Extracted data entries

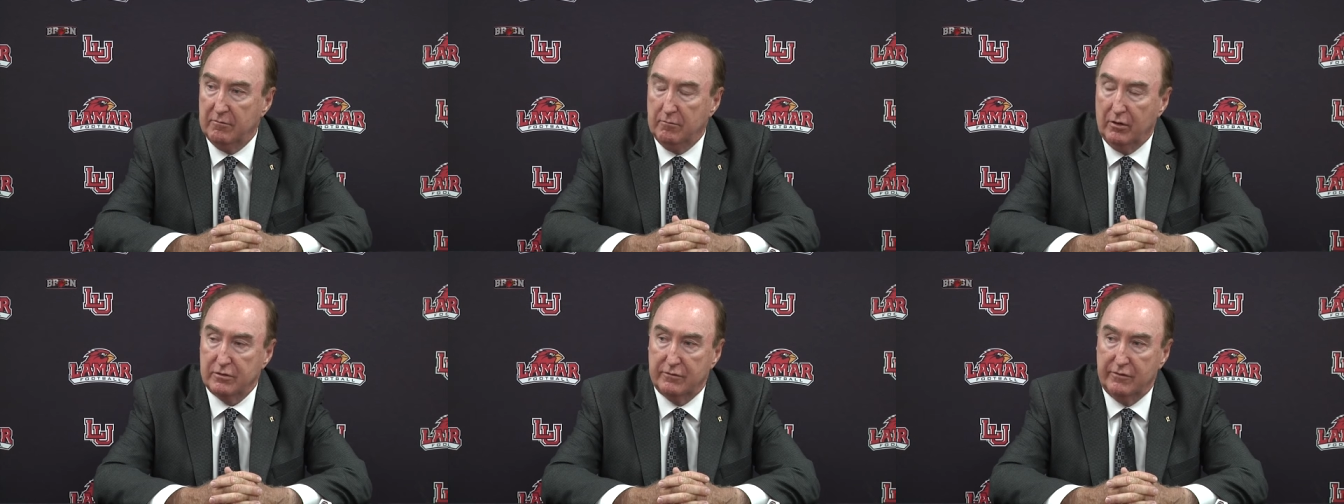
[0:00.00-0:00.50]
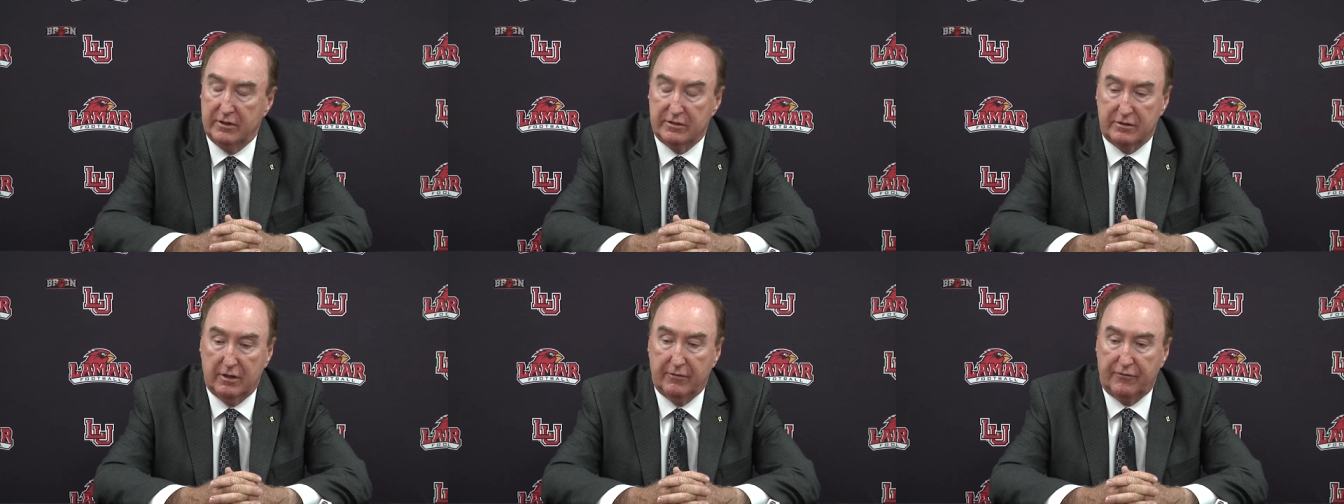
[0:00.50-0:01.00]
And most of it is
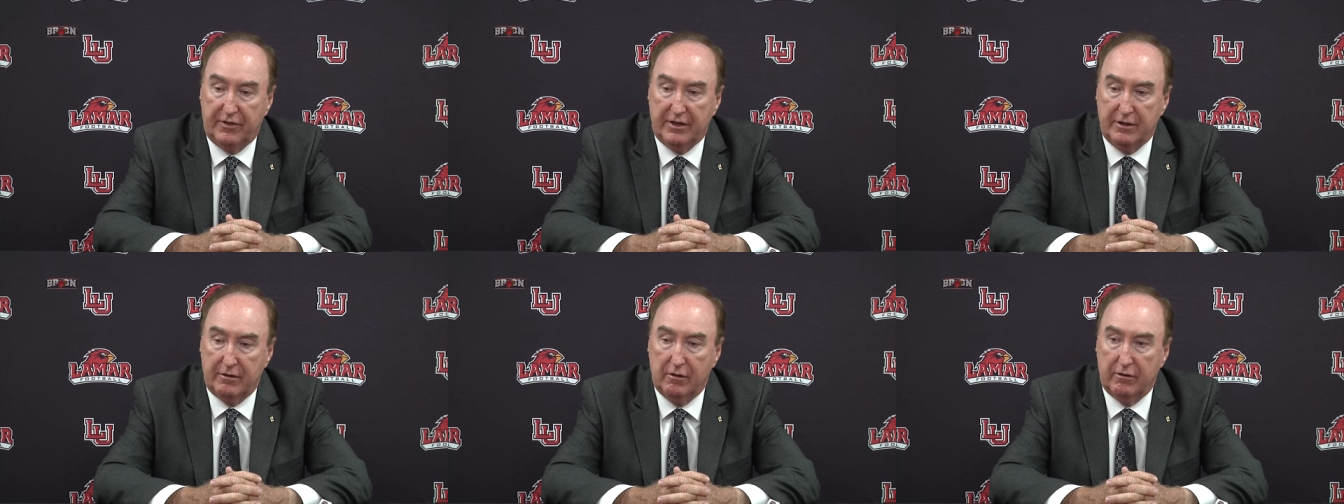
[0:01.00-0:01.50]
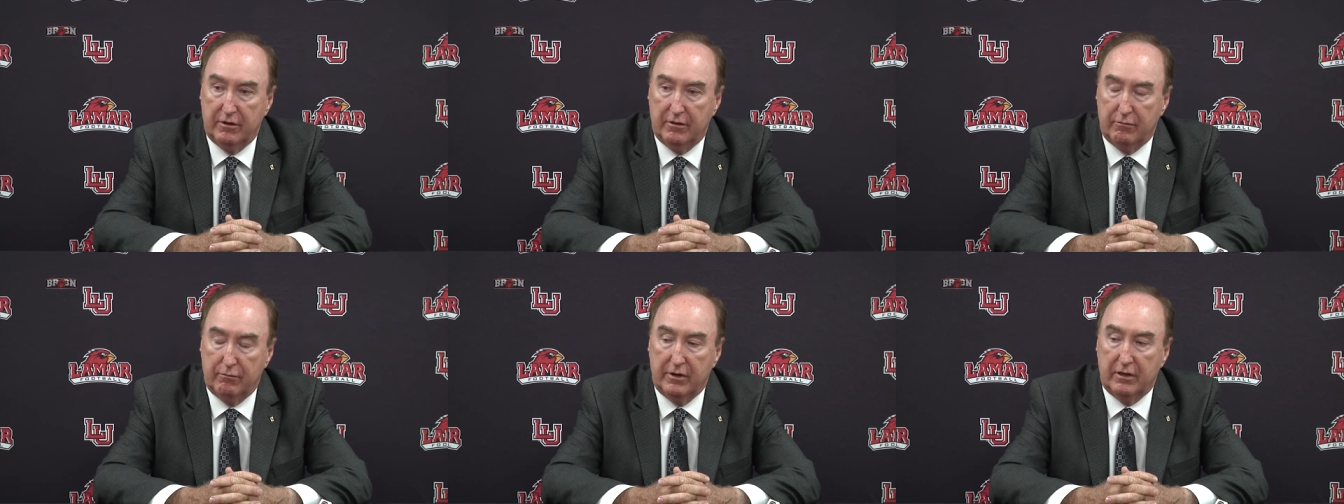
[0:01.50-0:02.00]
stuff that you're going to
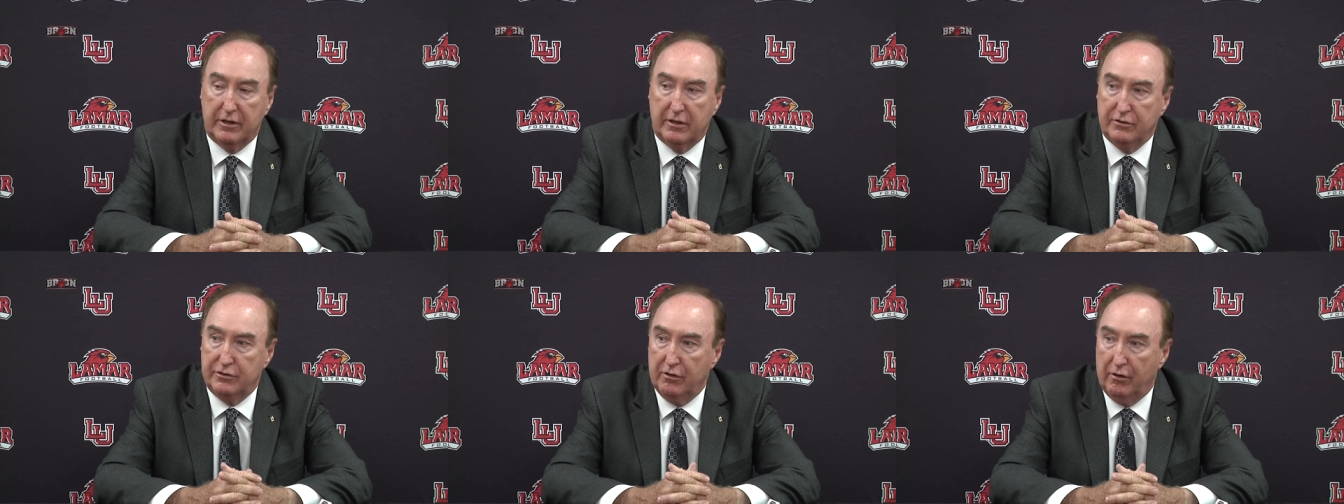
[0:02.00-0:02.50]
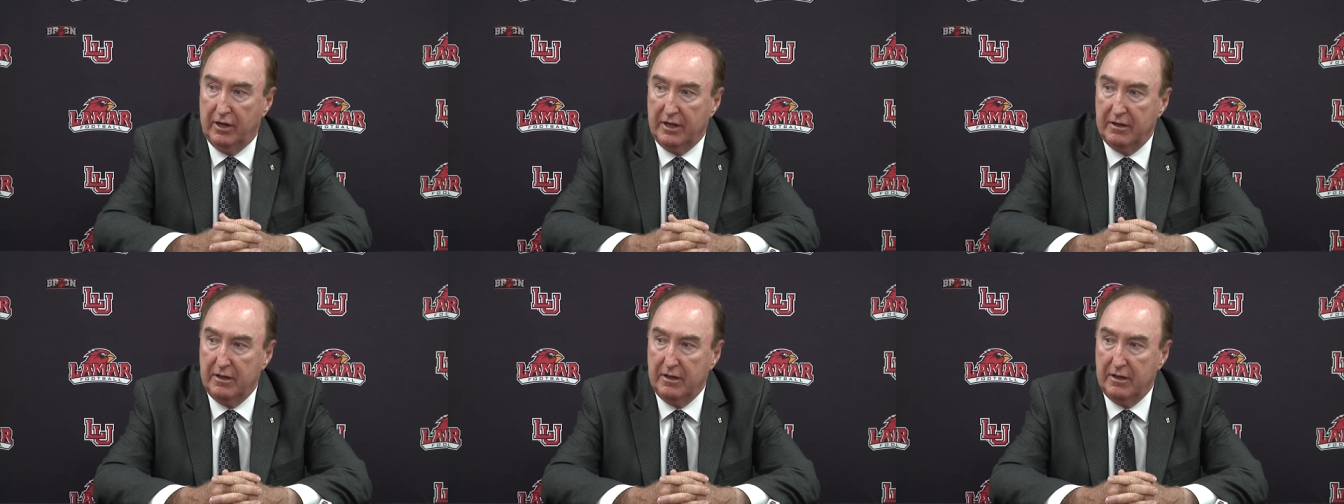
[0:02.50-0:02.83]
really enjoy.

> _Task_:
Drop the images and repeat the data exactly.

> _Solution for this problem_:
[0:00.00-0:00.50]
[0:00.50-0:01.00]
And most of it is
[0:01.00-0:01.50]
[0:01.50-0:02.00]
stuff that you're going to
[0:02.00-0:02.50]
[0:02.50-0:02.83]
really enjoy.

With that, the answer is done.